Playing With Rose’s Bodies

When I mentor performance poets, I watch their bodies. Are they – static, rigid, fidgety, slumped, blocked? Are they all up in their head, or is their personality coming out to meet me? I imagine I can actually see the movement, quality, even colour of their ‘energetic body’.

Then I get them to build new bodies.

Ones that better express their words. Ones where the non-verbal communication amplifies the verbal.

Rose Condo makes solo theatre shows, full of poems and warmth and humanity. She’s a very good writer, and Very Good People. But, she does have this habit of always keeping calm and still when she performs. So when she commissioned me to be performance mentor on her new show, The Empathy Experiment, I was itching to get her body moving. Fortunately, that’s exactly what she wanted too…

Here are the bodies I created with Rose:

  • The Donald &The Magic Mirror
  • Red Hot Chilli Rose
  • Hopelessly Devoted To Facebook
  • The Memory Arcade
  • Trying Her Best & The Scientist
  • Rose Under Pressure

The Donald & The Magic Mirror

In one poem, Rose plays both sides of a conversation between Trump and a magic mirror. We made sure the mirror showed polite horror through a rigid ‘backing off’ shape. For The Donald, Rose had some good expressions and gestures, but it really came alive when I got her to imagine projecting a huge ‘psychopathic hook’ out of the top of her head.

Red Hot Chilli Rose

“Put it away, put it away, put it away now” – the poem mimicked the classic Red Hot Chilli Peppers track ‘Give It Away’, but we needed the body as well. Using the video as inspiration, I forced poor Rose to flail about in full rock star mode!

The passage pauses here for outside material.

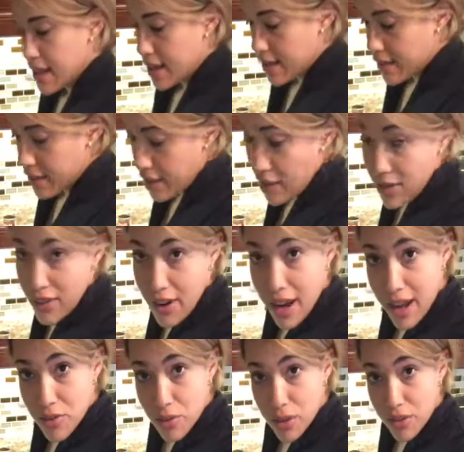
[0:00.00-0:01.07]
and the other
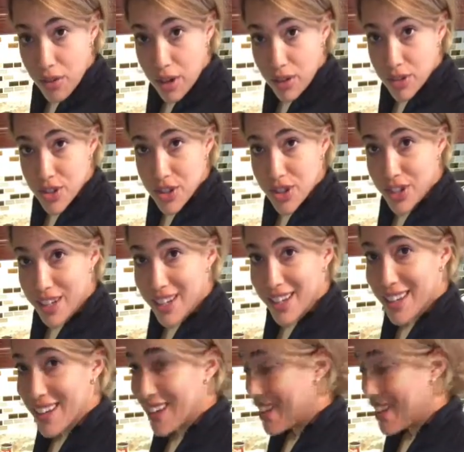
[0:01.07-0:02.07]
half with ground turkey.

Hopelessly Devoted To Facebook

For this break-up love-letter to social media, I wanted to channel Olivia Newton-John in ‘Grease’, but the wistful gazing into space didn’t quite nail it. Once we included a prop for Rose to look at, I could provoke a waltzing motion that was both romantic and confrontational.

The Memory Arcade

Memory Arcade

Three memories form the three stanzas of this poem. For each one, I asked Rose to visualise a tableau and stand within it, creating the scene in her mind as she spoke. Much more effective than you might expect from an invisible technique, and we spent some times drawing the tableaux to fix them in her mind.

Trying Her Best & The Scientist

Real Rose vs Science Rose

These two are the narrative glue, the personas that do all the explanation. They are both Rose, but one of her is less confident, which shows in her looser posture and looping, wandering movements around the stage. The other Rose is more structured and certain, so she stays by her whiteboard and keeps herself straight and ‘plugged in’ to her head.

Rose Under Pressure

This body contains the heart of the show, and when we found it there was a very emotional, precious moment. I’m not going to talk about it too much. Perhaps you can understand it from the pictures?